### Source records

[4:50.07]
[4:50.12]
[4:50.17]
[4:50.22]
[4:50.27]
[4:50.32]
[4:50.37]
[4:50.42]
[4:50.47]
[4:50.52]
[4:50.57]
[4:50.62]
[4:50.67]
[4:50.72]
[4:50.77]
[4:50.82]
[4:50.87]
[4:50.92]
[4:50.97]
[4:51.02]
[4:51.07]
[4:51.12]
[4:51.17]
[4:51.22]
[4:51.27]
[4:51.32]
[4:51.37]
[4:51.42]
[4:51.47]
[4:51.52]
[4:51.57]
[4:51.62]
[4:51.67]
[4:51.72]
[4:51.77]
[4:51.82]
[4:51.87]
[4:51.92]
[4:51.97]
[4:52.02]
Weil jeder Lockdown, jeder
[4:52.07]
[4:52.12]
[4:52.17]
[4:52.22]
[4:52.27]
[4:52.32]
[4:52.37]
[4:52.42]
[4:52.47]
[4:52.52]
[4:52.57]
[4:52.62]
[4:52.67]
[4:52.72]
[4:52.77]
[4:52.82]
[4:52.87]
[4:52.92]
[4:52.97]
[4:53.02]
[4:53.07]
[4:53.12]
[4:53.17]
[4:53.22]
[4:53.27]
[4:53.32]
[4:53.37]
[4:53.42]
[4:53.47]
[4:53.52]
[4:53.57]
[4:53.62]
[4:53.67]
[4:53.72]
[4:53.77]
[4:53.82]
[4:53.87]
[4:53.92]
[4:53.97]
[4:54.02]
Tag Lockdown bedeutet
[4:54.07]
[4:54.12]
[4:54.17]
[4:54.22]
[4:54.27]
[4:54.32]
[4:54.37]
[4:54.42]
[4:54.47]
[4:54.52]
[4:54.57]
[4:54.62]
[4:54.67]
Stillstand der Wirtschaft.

==

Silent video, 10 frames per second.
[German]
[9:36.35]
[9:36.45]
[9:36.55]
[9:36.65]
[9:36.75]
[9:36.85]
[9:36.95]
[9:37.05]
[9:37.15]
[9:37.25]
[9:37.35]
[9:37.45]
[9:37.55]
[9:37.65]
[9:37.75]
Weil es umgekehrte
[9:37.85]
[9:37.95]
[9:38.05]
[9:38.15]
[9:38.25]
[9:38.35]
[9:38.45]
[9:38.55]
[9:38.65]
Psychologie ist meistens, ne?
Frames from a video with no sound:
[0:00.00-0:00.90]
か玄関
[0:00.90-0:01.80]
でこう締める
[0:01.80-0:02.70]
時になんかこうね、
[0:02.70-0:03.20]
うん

...

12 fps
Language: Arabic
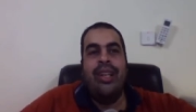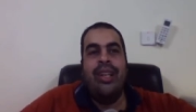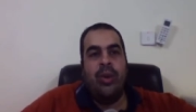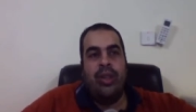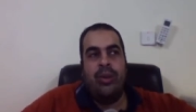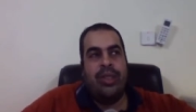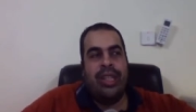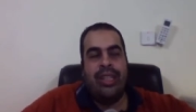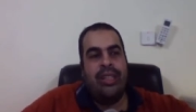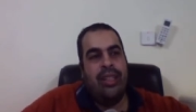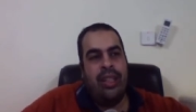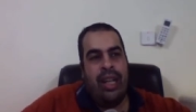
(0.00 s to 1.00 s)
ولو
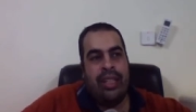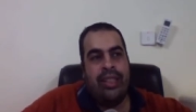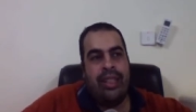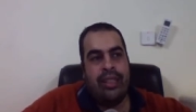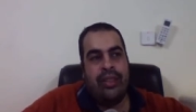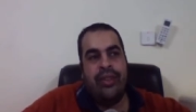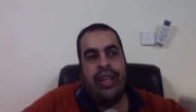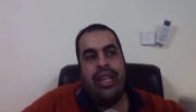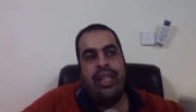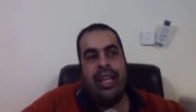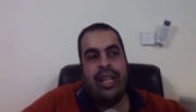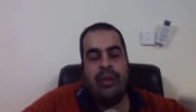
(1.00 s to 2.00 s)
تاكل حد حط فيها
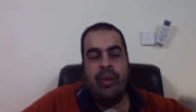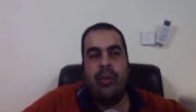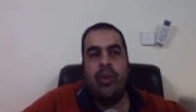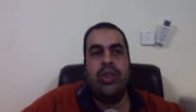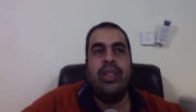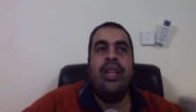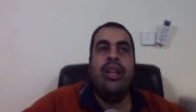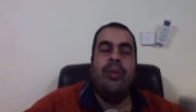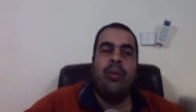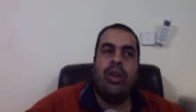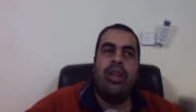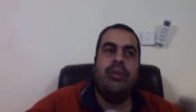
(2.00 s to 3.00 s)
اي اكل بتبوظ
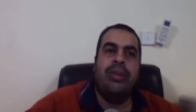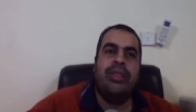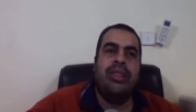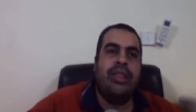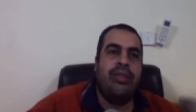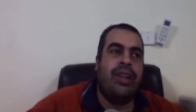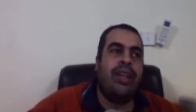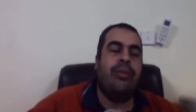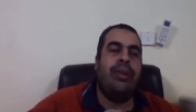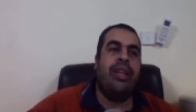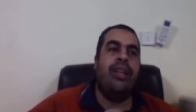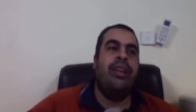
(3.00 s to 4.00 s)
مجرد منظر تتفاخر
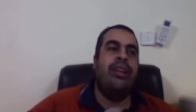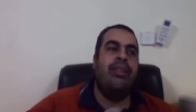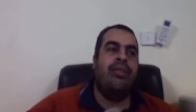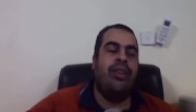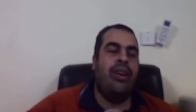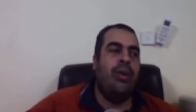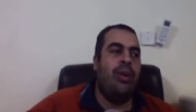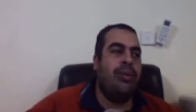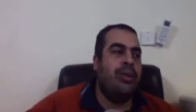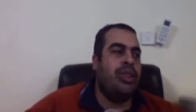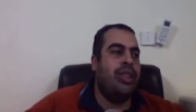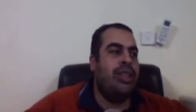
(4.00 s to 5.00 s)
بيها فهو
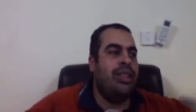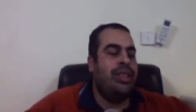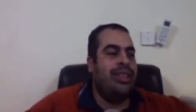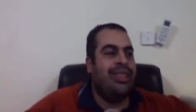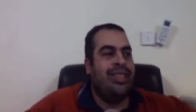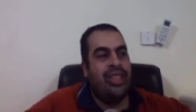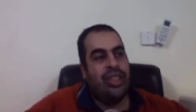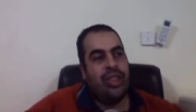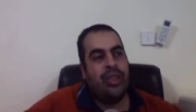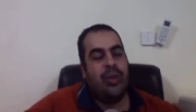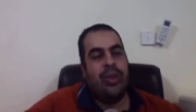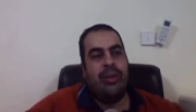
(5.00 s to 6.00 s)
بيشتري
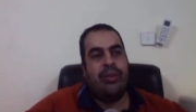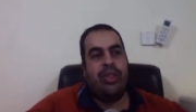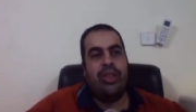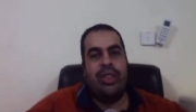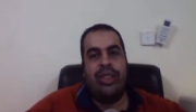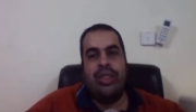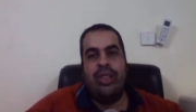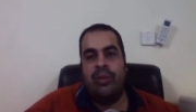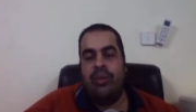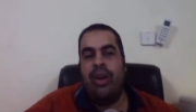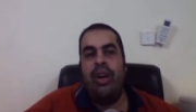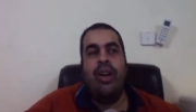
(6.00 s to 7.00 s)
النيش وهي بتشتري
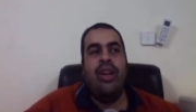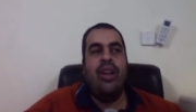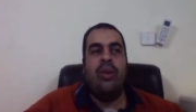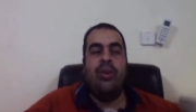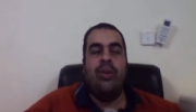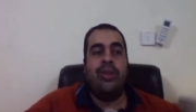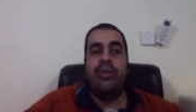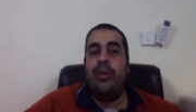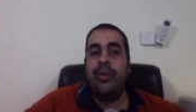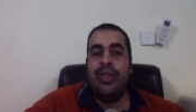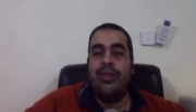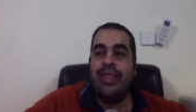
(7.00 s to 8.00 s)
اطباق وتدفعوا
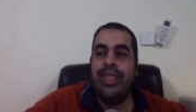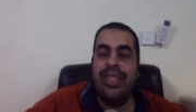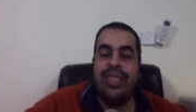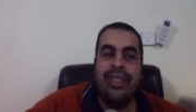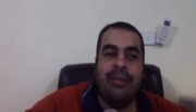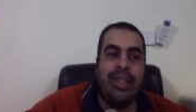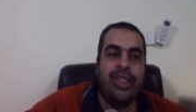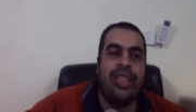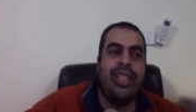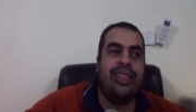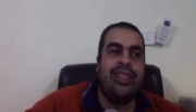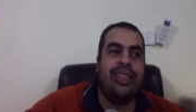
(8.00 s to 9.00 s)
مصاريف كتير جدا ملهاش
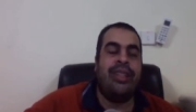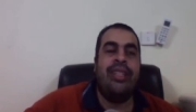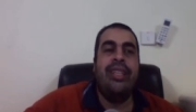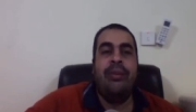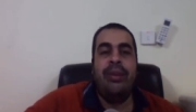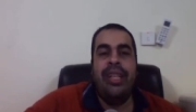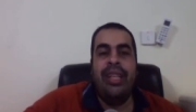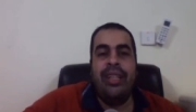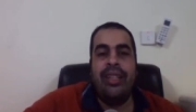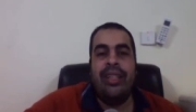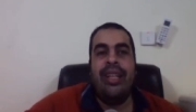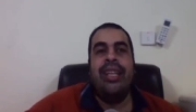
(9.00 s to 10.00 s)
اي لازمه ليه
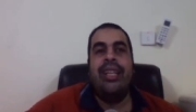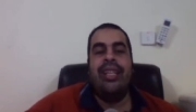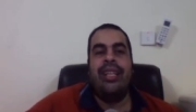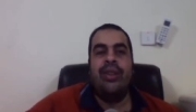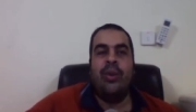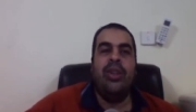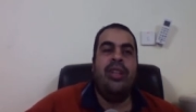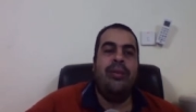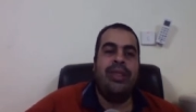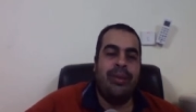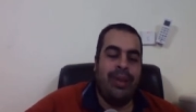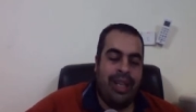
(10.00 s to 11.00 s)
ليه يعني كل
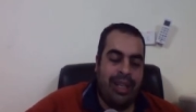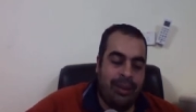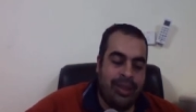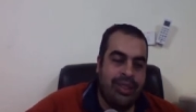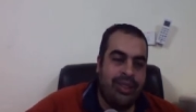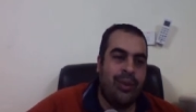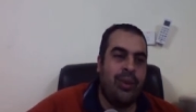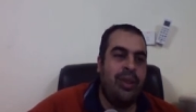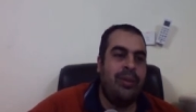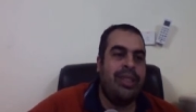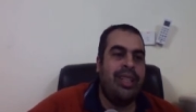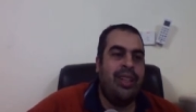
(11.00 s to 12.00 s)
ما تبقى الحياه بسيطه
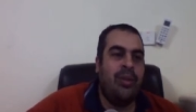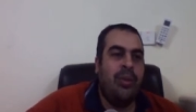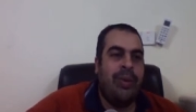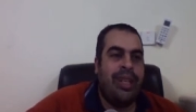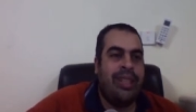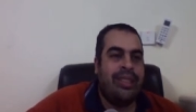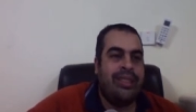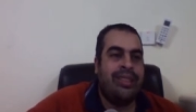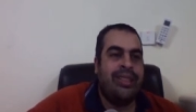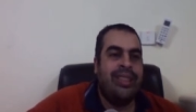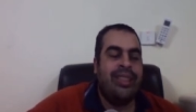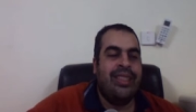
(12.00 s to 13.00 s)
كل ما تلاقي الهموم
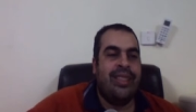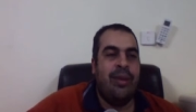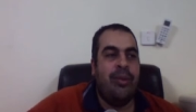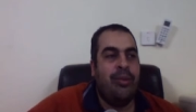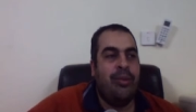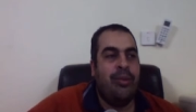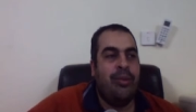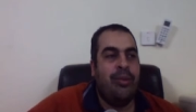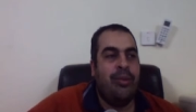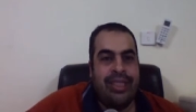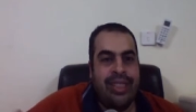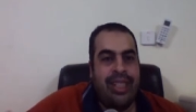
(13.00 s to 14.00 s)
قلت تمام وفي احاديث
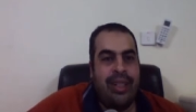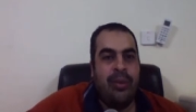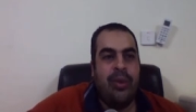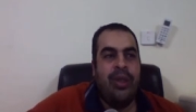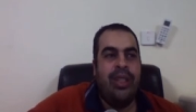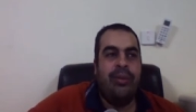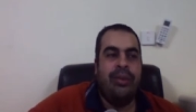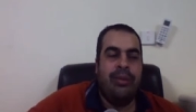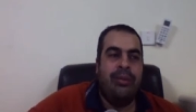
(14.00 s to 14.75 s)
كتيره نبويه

### Exercise directions
When a line holds the string "video", pull it out of the listing.

### Written solution
Silent video, 10 frames per second.
Frames from a video with no sound:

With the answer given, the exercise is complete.